[Provided records]
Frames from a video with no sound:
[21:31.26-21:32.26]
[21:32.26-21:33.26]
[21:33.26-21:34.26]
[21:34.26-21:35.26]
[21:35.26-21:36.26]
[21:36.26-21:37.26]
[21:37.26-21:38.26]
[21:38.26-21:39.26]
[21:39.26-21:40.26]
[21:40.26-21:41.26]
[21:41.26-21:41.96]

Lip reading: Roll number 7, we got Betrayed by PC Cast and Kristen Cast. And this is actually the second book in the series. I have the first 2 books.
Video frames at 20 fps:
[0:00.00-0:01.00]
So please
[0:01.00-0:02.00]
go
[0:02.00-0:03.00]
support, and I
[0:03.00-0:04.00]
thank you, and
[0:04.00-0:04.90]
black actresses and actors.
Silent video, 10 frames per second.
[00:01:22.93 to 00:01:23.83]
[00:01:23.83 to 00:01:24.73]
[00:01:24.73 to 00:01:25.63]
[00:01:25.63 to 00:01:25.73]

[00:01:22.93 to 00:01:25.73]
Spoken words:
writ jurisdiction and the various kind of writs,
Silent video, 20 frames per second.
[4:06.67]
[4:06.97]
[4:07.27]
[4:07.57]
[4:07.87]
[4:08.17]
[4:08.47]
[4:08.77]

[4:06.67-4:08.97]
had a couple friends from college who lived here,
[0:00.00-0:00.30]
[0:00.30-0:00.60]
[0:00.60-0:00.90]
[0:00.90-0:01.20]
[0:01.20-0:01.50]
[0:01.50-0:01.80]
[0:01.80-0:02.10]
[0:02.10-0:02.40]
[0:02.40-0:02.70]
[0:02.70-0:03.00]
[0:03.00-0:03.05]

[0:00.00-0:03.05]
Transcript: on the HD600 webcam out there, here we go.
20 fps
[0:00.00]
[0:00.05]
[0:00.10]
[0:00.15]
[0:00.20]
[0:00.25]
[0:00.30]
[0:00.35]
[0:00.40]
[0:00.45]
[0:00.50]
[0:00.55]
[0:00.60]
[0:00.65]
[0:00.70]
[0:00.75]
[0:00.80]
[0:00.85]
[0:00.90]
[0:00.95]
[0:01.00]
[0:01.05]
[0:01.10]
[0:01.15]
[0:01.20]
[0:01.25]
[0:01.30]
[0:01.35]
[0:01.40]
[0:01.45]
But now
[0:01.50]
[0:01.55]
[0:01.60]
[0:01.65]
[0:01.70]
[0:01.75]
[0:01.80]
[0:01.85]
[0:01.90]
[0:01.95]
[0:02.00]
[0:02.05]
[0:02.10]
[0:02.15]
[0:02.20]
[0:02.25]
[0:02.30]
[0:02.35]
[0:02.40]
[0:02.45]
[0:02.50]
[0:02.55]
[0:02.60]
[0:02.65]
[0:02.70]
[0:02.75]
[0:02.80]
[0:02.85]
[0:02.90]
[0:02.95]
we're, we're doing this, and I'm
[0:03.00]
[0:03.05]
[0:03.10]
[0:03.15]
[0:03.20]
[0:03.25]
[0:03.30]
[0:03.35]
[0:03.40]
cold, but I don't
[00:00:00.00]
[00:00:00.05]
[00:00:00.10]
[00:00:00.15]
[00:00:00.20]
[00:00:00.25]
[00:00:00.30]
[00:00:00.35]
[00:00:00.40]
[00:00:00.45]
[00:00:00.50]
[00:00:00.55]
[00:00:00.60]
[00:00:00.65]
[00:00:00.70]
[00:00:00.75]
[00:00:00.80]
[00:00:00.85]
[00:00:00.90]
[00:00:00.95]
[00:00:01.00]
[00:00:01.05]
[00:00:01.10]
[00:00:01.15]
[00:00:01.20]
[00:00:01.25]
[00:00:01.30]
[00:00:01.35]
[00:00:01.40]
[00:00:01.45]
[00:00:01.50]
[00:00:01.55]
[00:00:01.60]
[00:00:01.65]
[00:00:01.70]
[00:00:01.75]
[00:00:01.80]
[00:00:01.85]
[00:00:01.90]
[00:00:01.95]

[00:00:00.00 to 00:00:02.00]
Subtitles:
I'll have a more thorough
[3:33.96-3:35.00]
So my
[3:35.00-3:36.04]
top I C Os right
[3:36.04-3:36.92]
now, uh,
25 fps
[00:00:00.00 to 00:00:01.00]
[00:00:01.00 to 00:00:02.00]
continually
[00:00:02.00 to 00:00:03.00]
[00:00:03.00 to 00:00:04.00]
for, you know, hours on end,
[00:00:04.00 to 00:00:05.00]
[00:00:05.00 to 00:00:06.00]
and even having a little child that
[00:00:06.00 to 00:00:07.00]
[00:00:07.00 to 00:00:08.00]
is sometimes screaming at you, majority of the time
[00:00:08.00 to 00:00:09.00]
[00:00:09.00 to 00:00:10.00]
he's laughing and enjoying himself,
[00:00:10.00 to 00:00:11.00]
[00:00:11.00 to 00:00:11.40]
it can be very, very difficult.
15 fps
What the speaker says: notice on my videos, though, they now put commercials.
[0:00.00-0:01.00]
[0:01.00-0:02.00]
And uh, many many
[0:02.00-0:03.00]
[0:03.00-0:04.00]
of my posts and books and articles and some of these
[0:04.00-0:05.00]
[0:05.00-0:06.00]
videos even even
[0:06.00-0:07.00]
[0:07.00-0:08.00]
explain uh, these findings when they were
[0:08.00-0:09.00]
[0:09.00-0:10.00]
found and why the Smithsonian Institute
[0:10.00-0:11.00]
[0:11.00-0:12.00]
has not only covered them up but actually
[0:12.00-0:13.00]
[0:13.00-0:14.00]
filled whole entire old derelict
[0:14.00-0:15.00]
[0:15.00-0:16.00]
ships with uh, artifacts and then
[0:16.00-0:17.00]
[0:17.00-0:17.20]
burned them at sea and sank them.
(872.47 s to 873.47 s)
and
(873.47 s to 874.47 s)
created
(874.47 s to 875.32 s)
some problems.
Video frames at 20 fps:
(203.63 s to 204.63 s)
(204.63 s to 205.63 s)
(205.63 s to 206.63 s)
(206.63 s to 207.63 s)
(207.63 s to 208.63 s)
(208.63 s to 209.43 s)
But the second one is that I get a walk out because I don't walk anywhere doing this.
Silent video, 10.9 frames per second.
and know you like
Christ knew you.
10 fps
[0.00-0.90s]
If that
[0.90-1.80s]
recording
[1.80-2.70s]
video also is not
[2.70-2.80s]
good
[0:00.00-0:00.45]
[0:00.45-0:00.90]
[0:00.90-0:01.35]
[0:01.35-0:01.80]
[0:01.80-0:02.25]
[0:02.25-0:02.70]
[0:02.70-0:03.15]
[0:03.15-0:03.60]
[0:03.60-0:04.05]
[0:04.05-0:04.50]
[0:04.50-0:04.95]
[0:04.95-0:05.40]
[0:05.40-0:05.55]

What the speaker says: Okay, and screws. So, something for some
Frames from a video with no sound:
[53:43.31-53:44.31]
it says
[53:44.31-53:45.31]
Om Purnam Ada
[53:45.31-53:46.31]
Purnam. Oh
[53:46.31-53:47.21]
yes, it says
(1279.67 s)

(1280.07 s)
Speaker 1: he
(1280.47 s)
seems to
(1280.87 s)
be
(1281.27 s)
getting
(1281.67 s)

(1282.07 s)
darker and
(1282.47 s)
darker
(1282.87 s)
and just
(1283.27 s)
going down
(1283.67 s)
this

[Assignment] Only one stretch of the entries above is wanted: the lines from the one containing "(207.63 s to 208.63 s)" through the one containing "[0:01.80-0:02.25]". Please reproduce it exactly.

[Solution for this exercise]
(207.63 s to 208.63 s)
(208.63 s to 209.43 s)
But the second one is that I get a walk out because I don't walk anywhere doing this.
Silent video, 10.9 frames per second.
and know you like
Christ knew you.
10 fps
[0.00-0.90s]
If that
[0.90-1.80s]
recording
[1.80-2.70s]
video also is not
[2.70-2.80s]
good
[0:00.00-0:00.45]
[0:00.45-0:00.90]
[0:00.90-0:01.35]
[0:01.35-0:01.80]
[0:01.80-0:02.25]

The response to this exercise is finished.